Court upholds right to keep weapons at home
By Jennifer McMenamin | Sun reporter
June 27, 2008
In a historic ruling yesterday, the U.S. Supreme Court recognized a constitutional right for individuals to keep guns in their homes for self-defense. It was the first major high court ruling on the Second Amendment.
The 5-4 decision came in a closely watched challenge to a 32-year-old Washington law that prohibited residents from keeping any kind of handgun or shotguns and rifles without trigger locks in their homes – the toughest gun law in the nation.
Although the high court’s decision will have no immediate impact on gun laws beyond the district’s borders – including state gun control laws like those in Maryland – constitutional scholars and advocates on both sides of the gun debate predicted a flood of litigation testing first whether the Second Amendment protection should be applied to state statutes, and then, in a second wave,whether specific state and local gun laws infringe upon an individual’s right to bear arms.

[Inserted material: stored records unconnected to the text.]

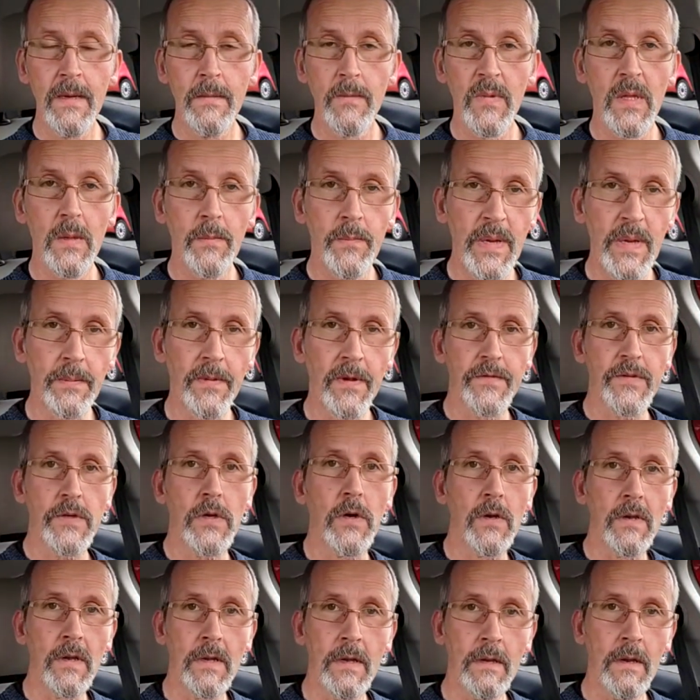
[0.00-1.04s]
Now, the people of
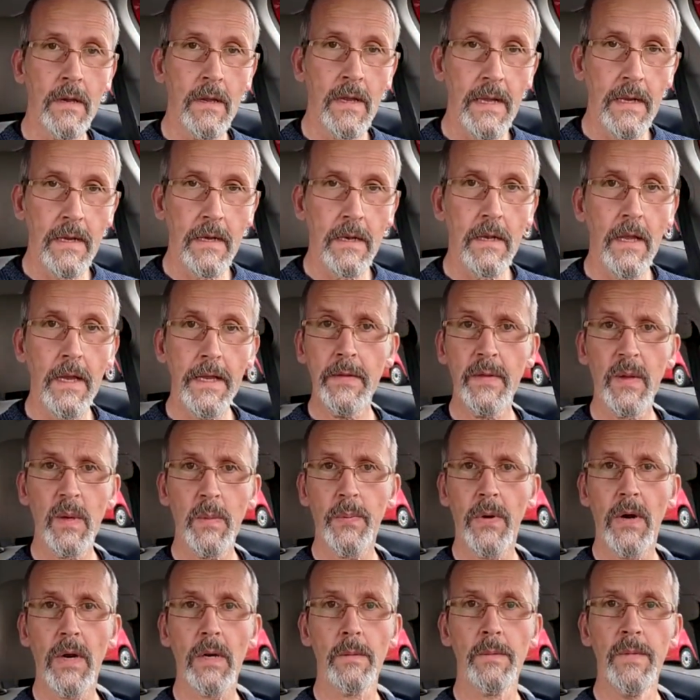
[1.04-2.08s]
Scotland like their
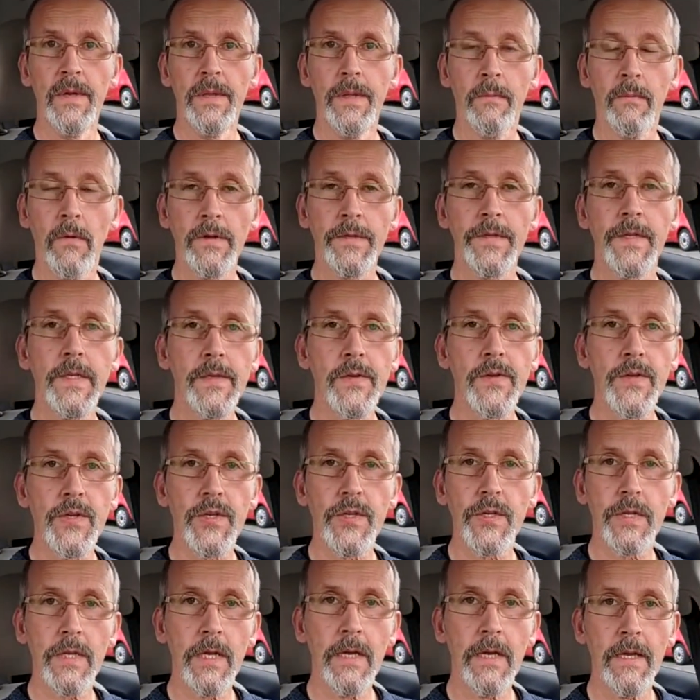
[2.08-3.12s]
Parliament, they want it to
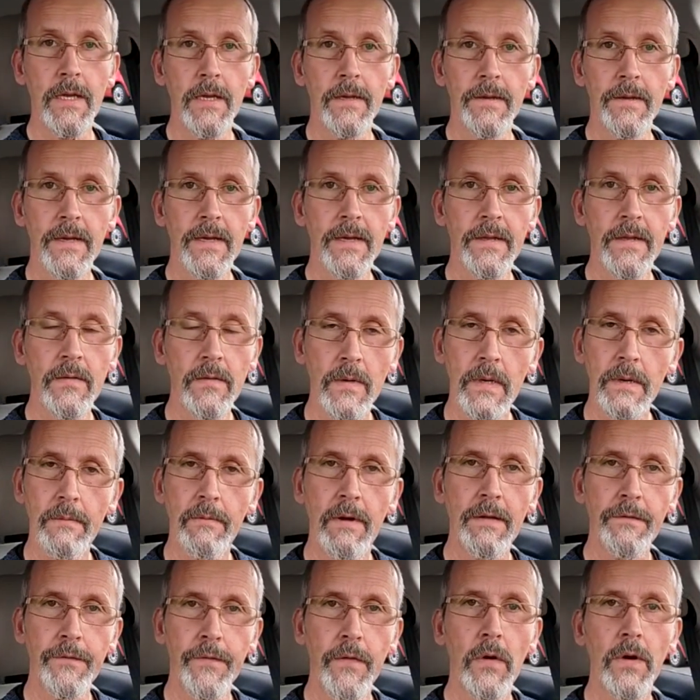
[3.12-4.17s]
stay, and the only
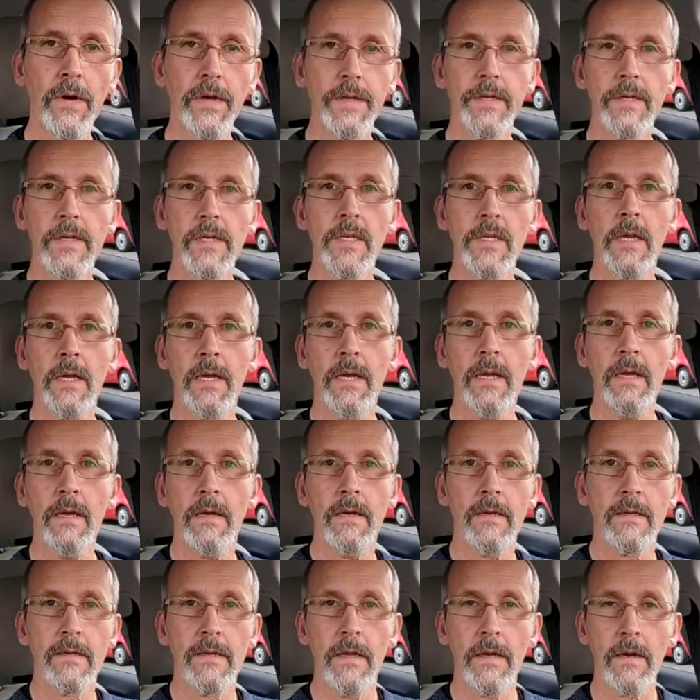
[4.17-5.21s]
way for it to stay,
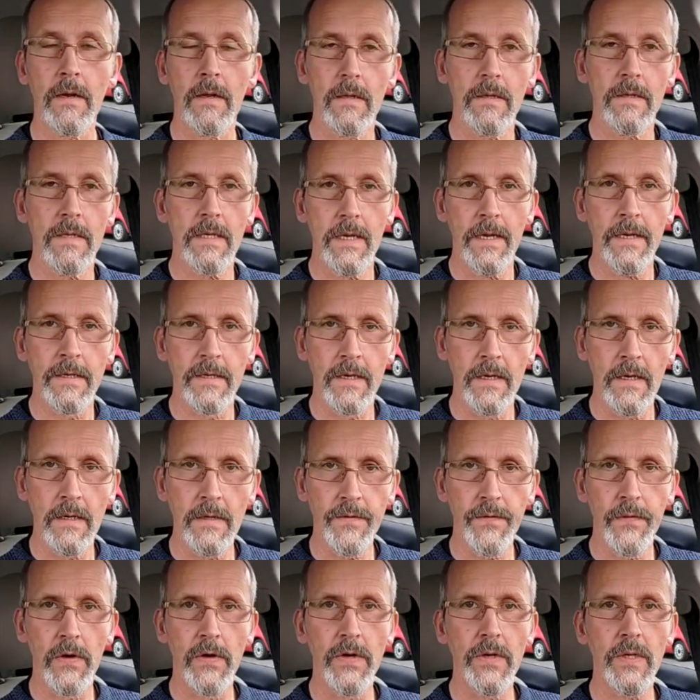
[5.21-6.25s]
as Nicholas says,
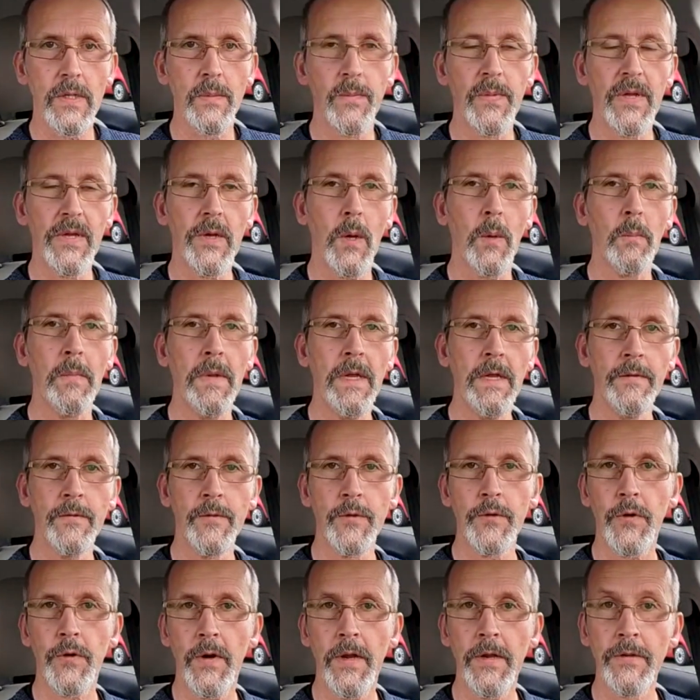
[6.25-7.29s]
is for it to become
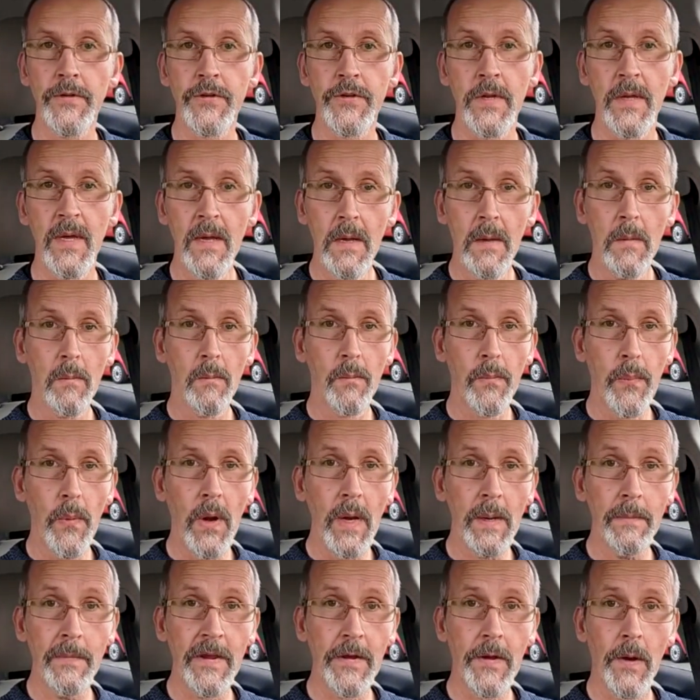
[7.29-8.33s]
entrenched
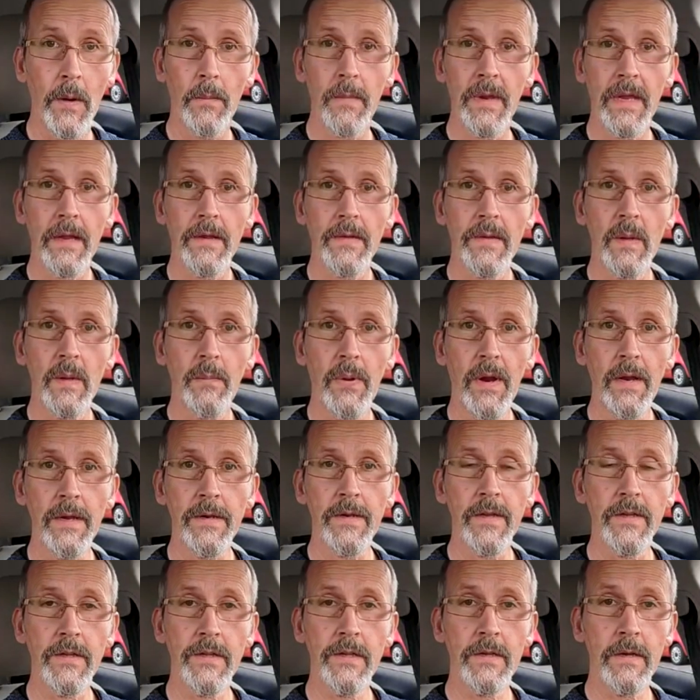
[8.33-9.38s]
by becoming
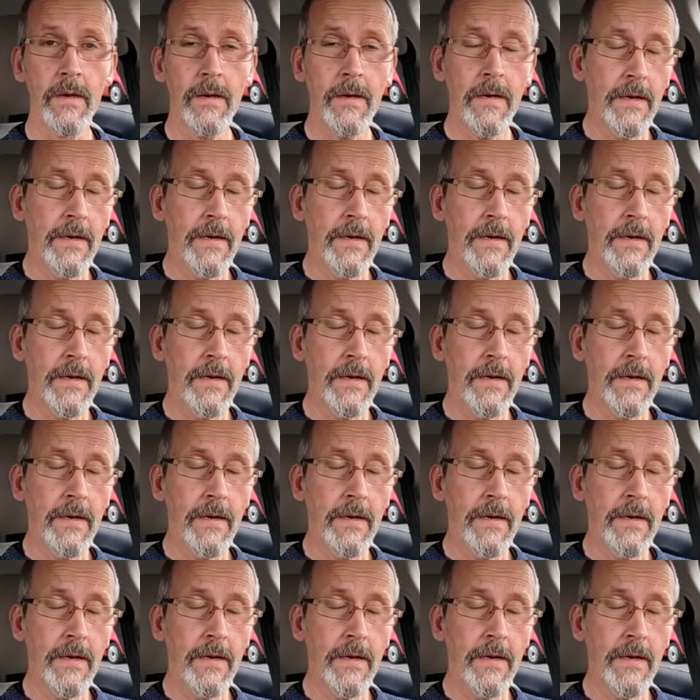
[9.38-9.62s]
independent.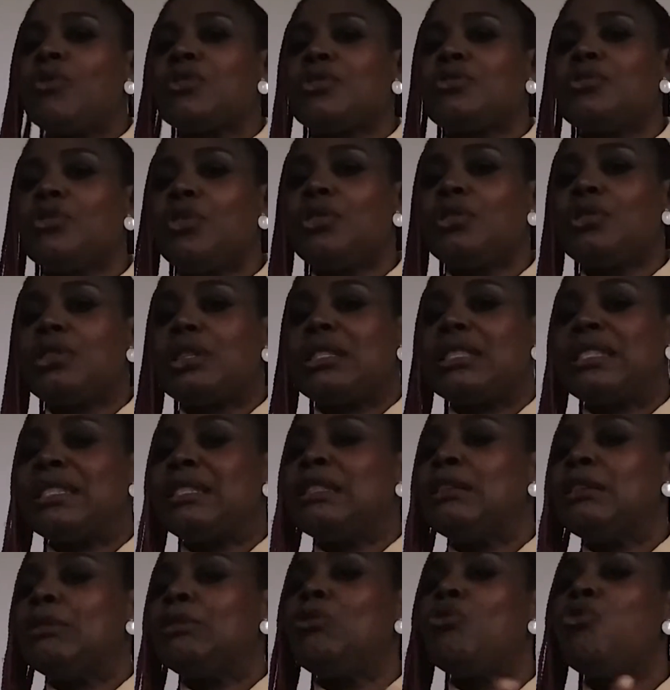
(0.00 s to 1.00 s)
was not
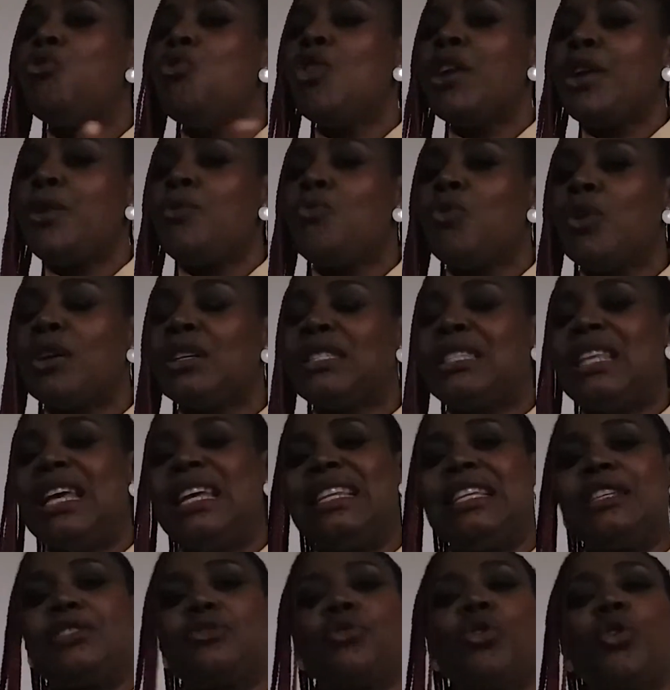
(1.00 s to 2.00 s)
who he was
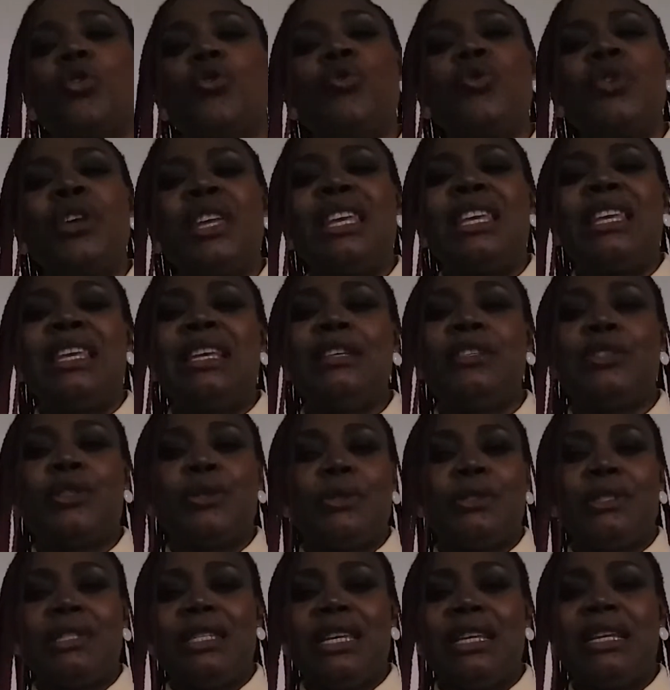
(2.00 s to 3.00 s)
then, is not who he is
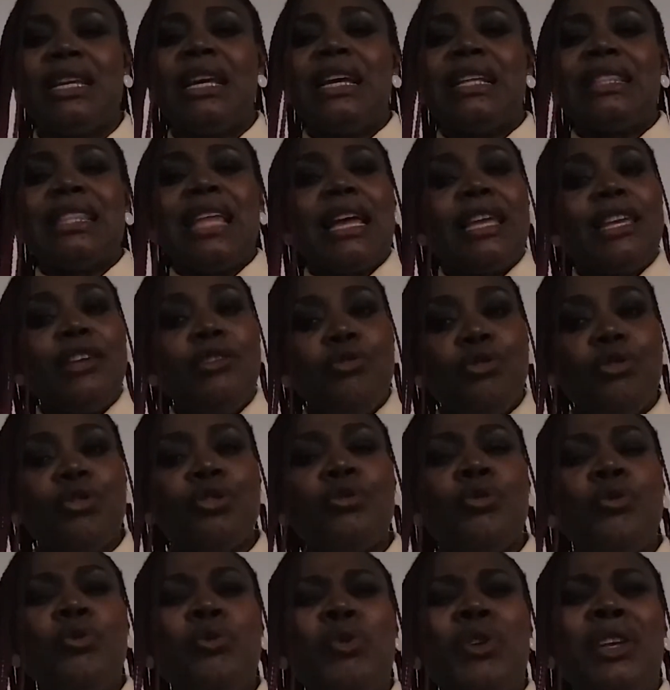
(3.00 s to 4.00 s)
today. That he
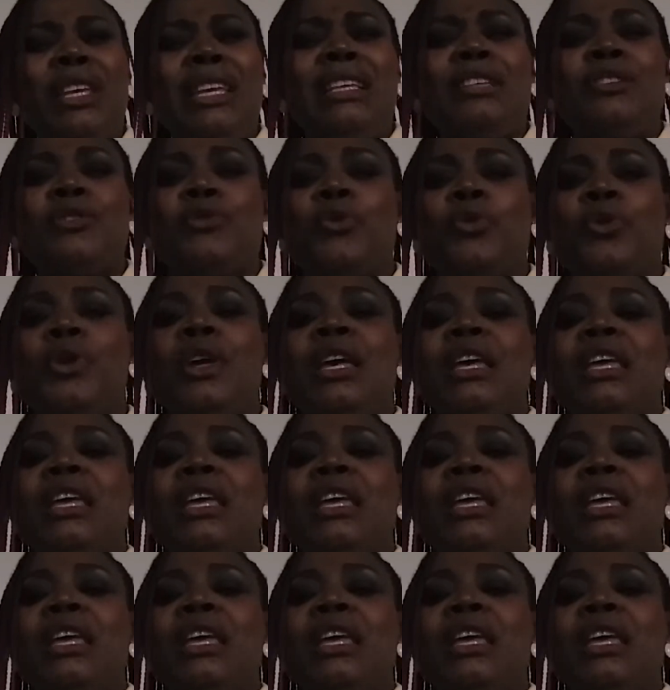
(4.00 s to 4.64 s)
knows who he is. So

“It’s a good day for D.C. and a good day, I think, for the country,” said Robert A. Levy, a multimillionaire and senior fellow in constitutional studies at the Cato Institute who bankrolled the case and recruited plaintiffs to sue the district over the handgun ban.
The majority opinion, written by Justice Antonin Scalia, made clear that the ruling does not endanger long-standing laws that restrict the carrying of concealed weapons, that regulate gun sales, that prohibit unusually dangerous firearms and that ban the possession of guns by felons and the mentally disabled and in certain locations, such as schools and government buildings.